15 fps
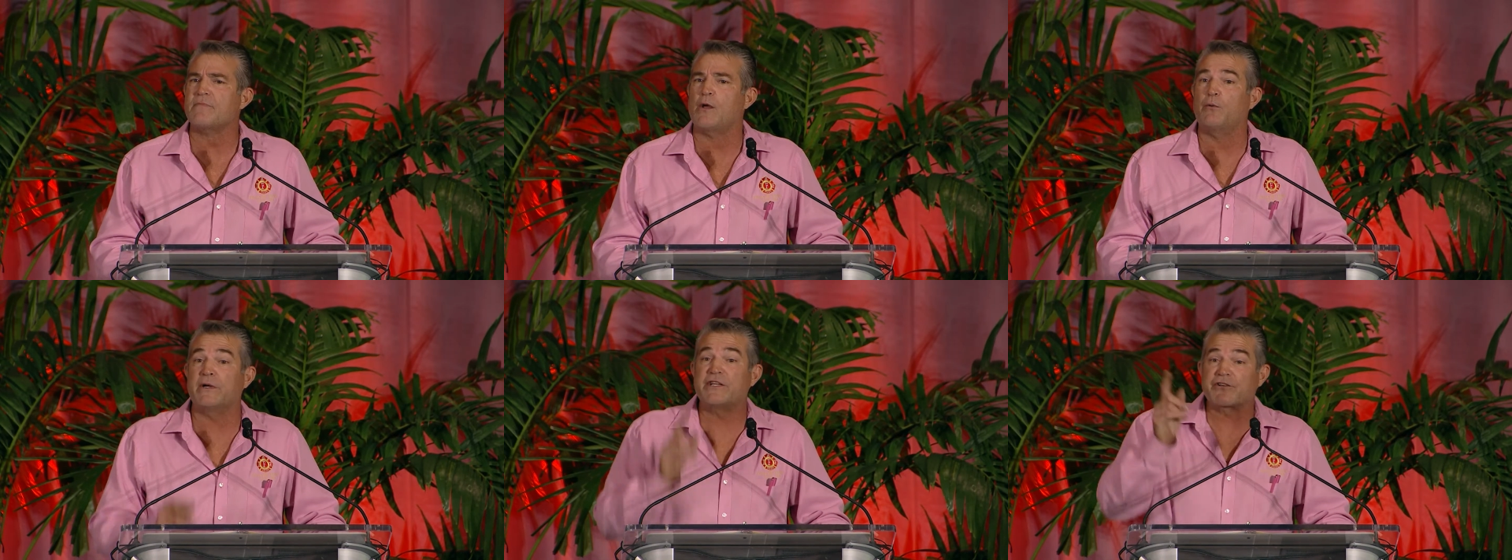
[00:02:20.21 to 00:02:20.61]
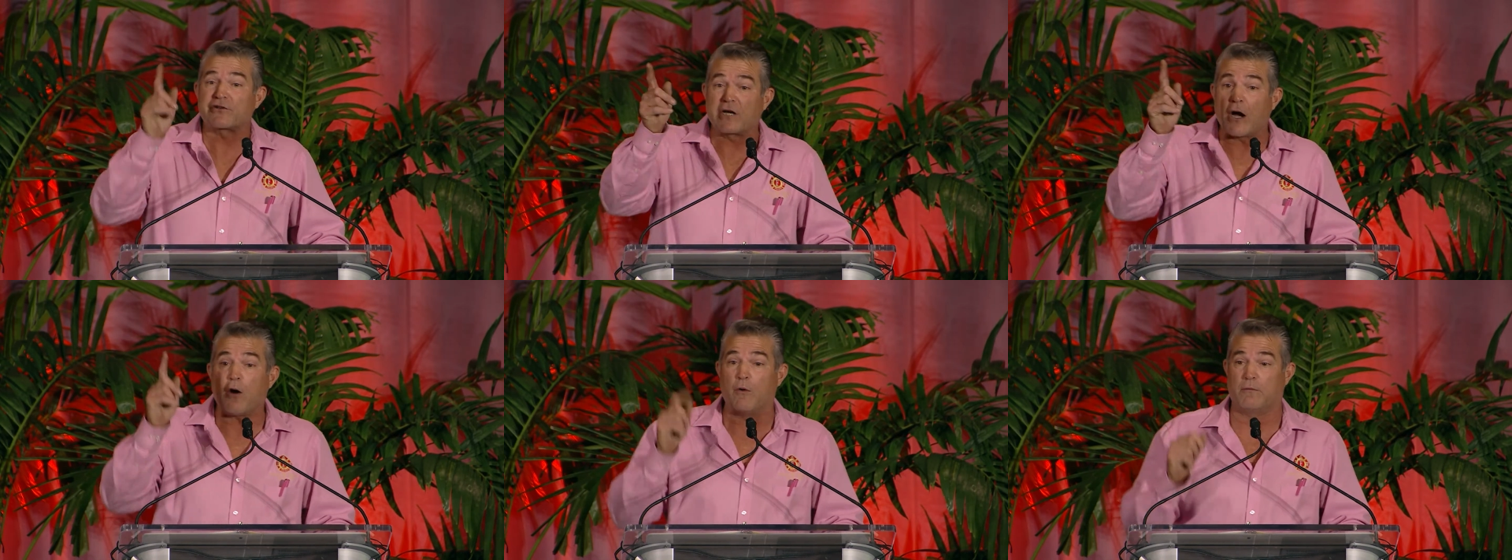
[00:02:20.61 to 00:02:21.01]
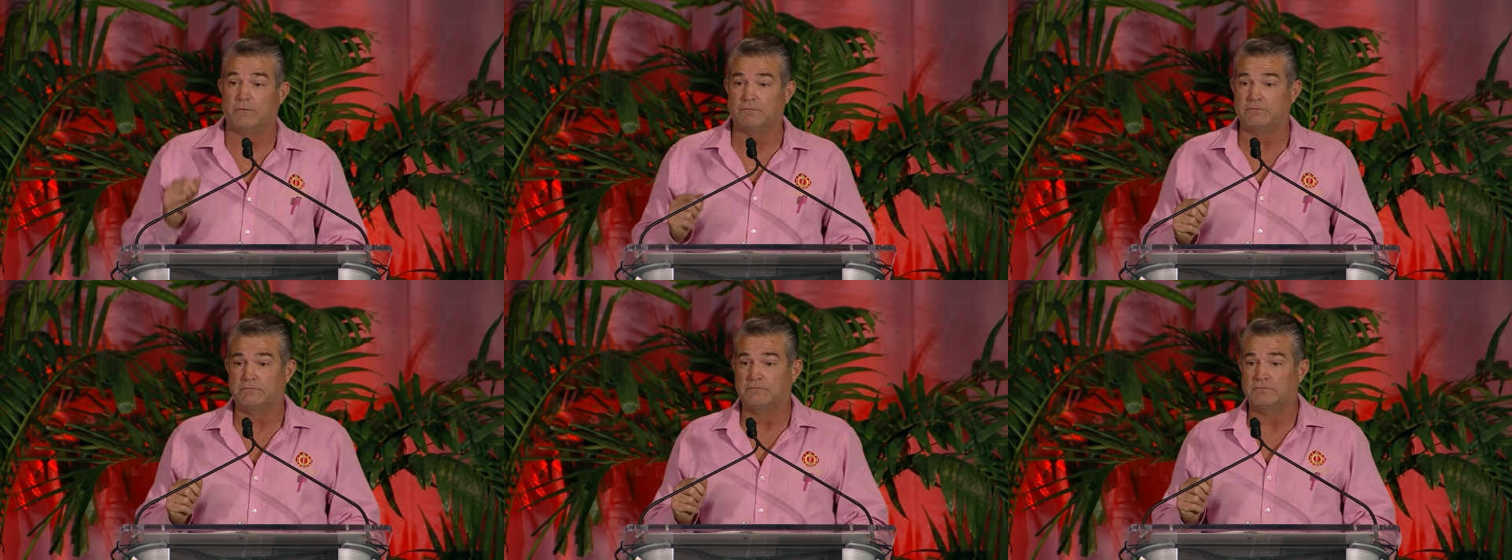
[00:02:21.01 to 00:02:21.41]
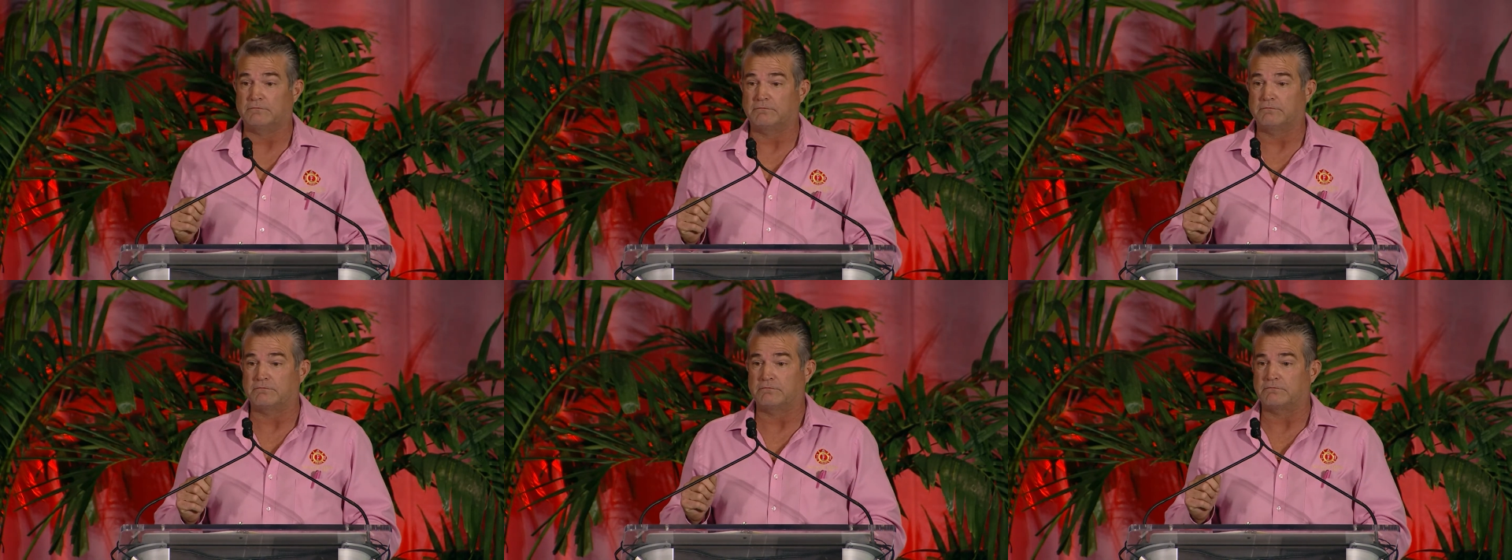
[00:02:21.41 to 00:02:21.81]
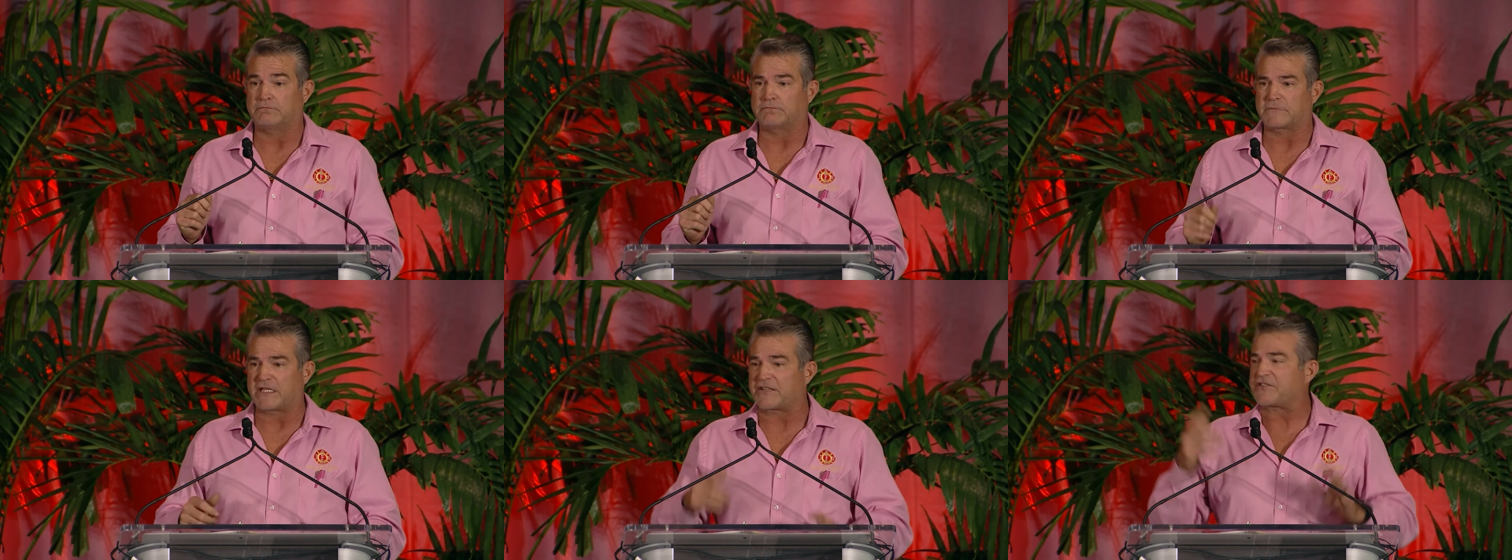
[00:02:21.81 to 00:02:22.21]
We just go.
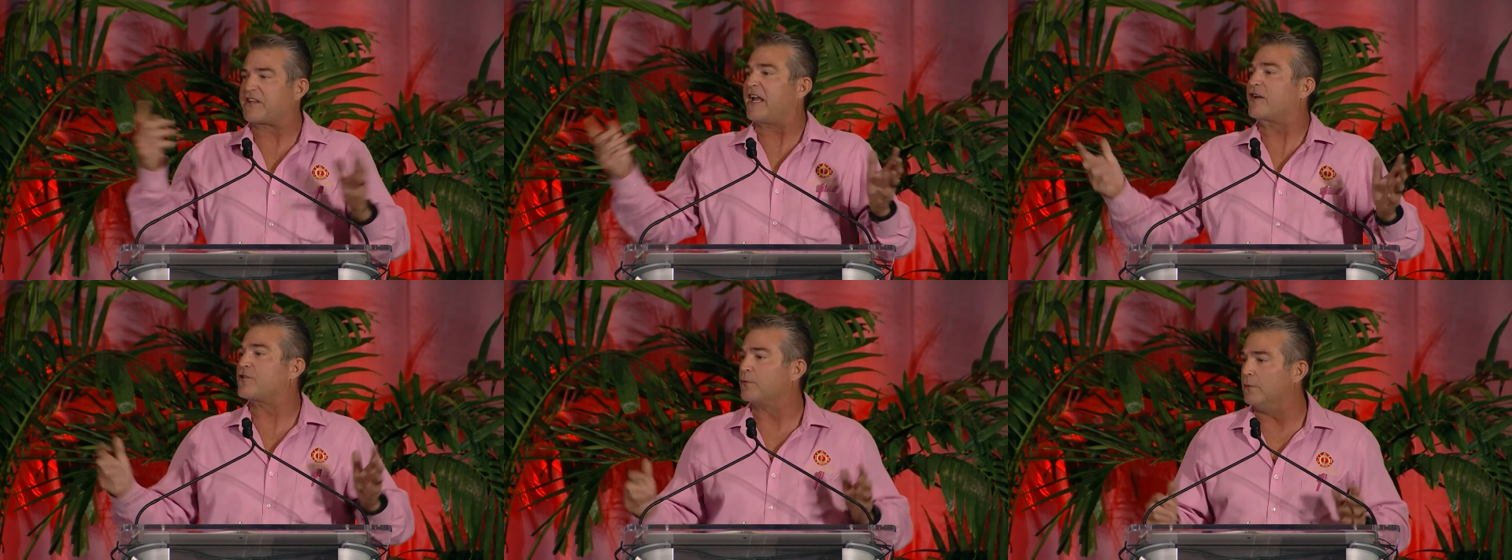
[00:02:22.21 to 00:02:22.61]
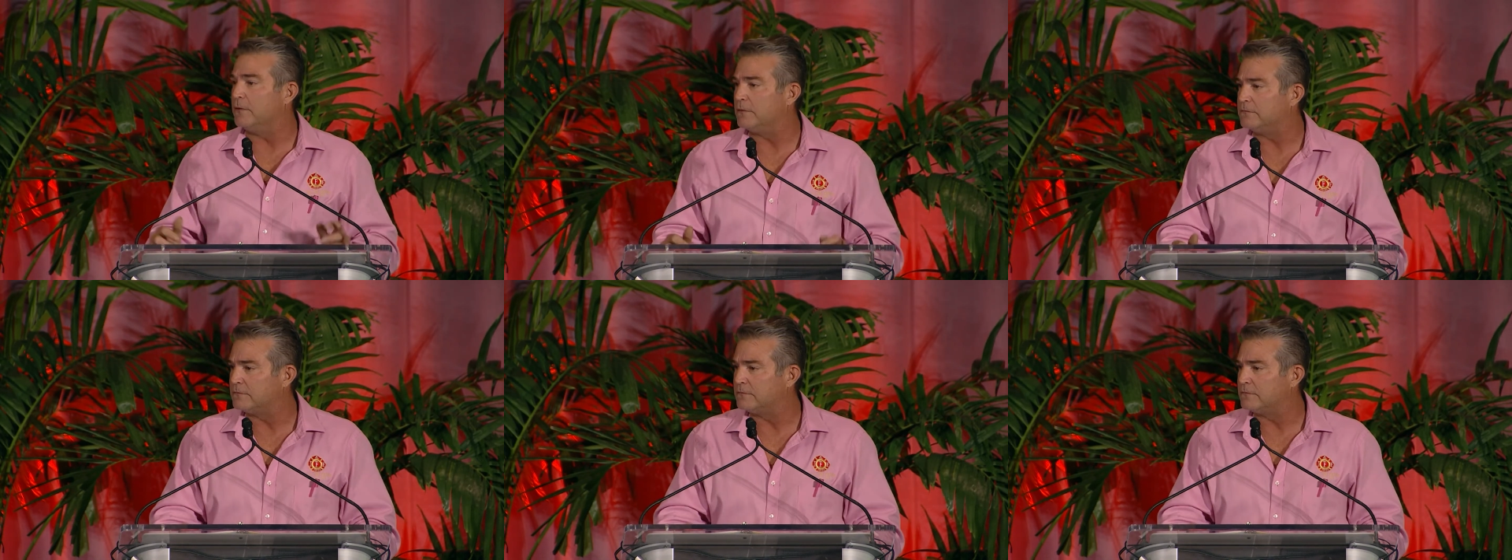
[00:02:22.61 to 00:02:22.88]
It's instinctual.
******
=== TASK TO COMPLETE ===
Restate the material word for word, minus pictures.

=== OUTPUT FOR THIS EXERCISE ===
15 fps
[00:02:20.21 to 00:02:20.61]
[00:02:20.61 to 00:02:21.01]
[00:02:21.01 to 00:02:21.41]
[00:02:21.41 to 00:02:21.81]
[00:02:21.81 to 00:02:22.21]
We just go.
[00:02:22.21 to 00:02:22.61]
[00:02:22.61 to 00:02:22.88]
It's instinctual.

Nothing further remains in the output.